> _DATA RECORDS_
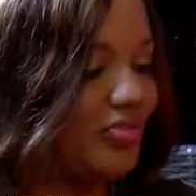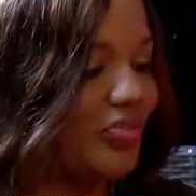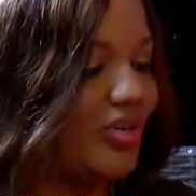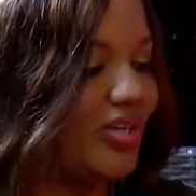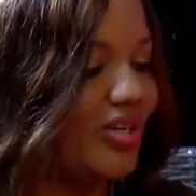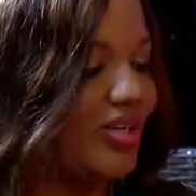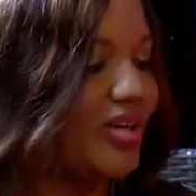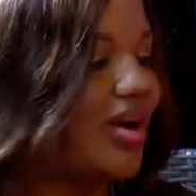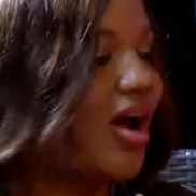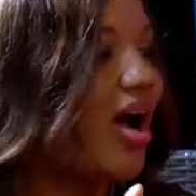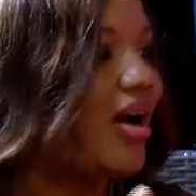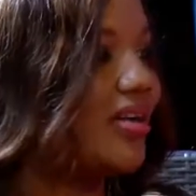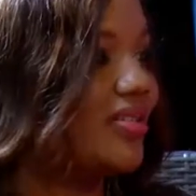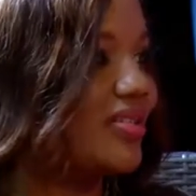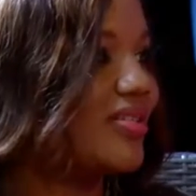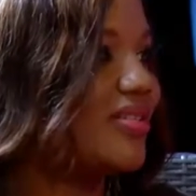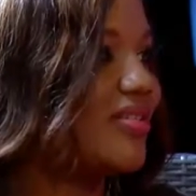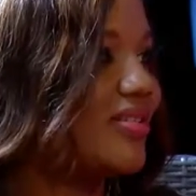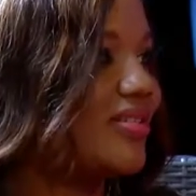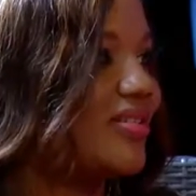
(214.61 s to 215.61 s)
being an
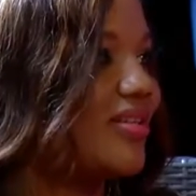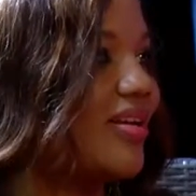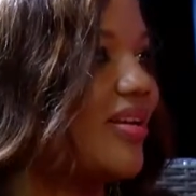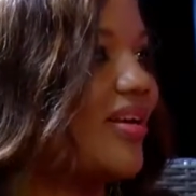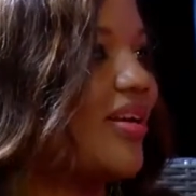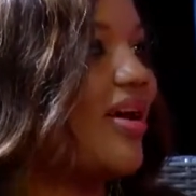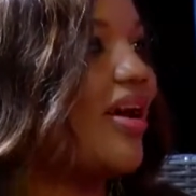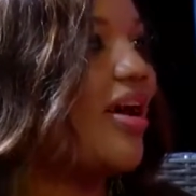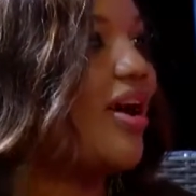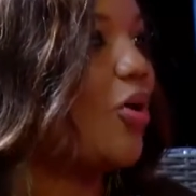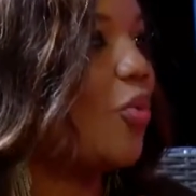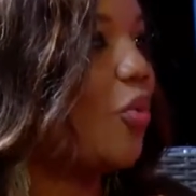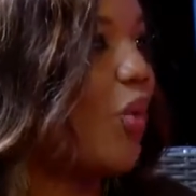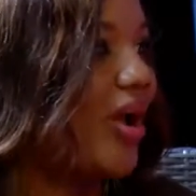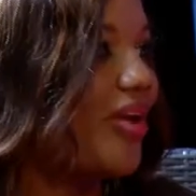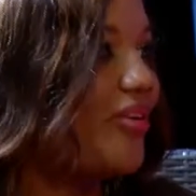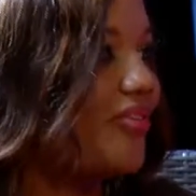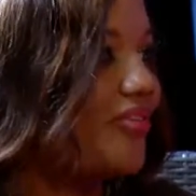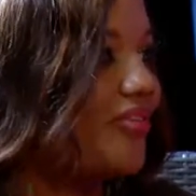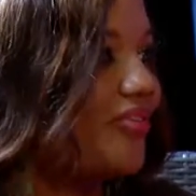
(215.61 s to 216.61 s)
artist, a
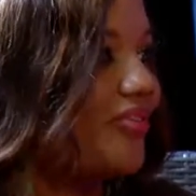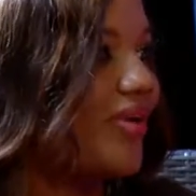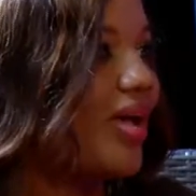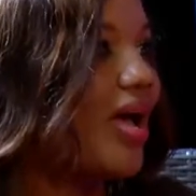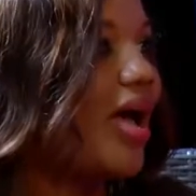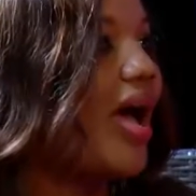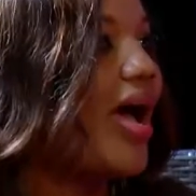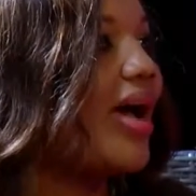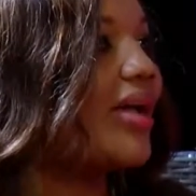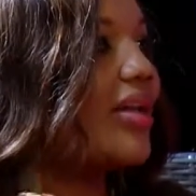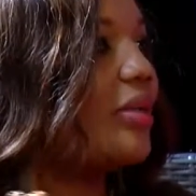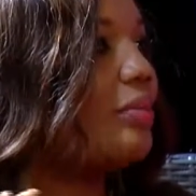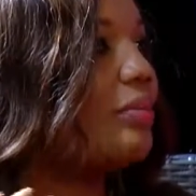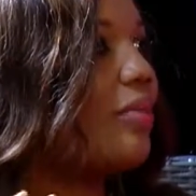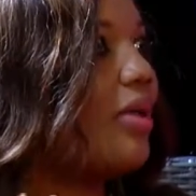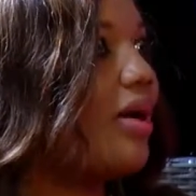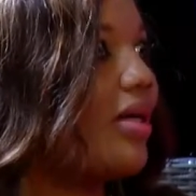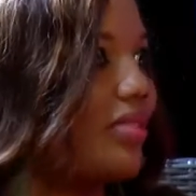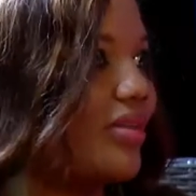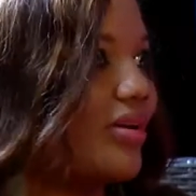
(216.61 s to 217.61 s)
wife, and a
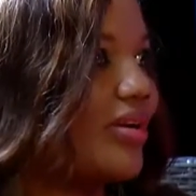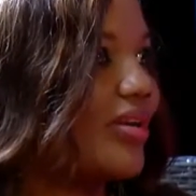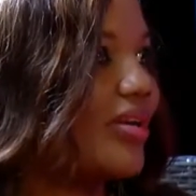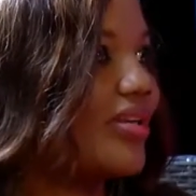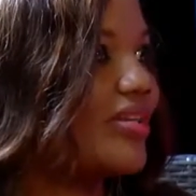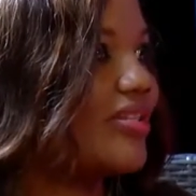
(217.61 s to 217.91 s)
mother?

> _EXERCISE AIM_
Everything in the material except the pictures should be output verbatim.

> _WRITTEN RESPONSE_
(214.61 s to 215.61 s)
being an
(215.61 s to 216.61 s)
artist, a
(216.61 s to 217.61 s)
wife, and a
(217.61 s to 217.91 s)
mother?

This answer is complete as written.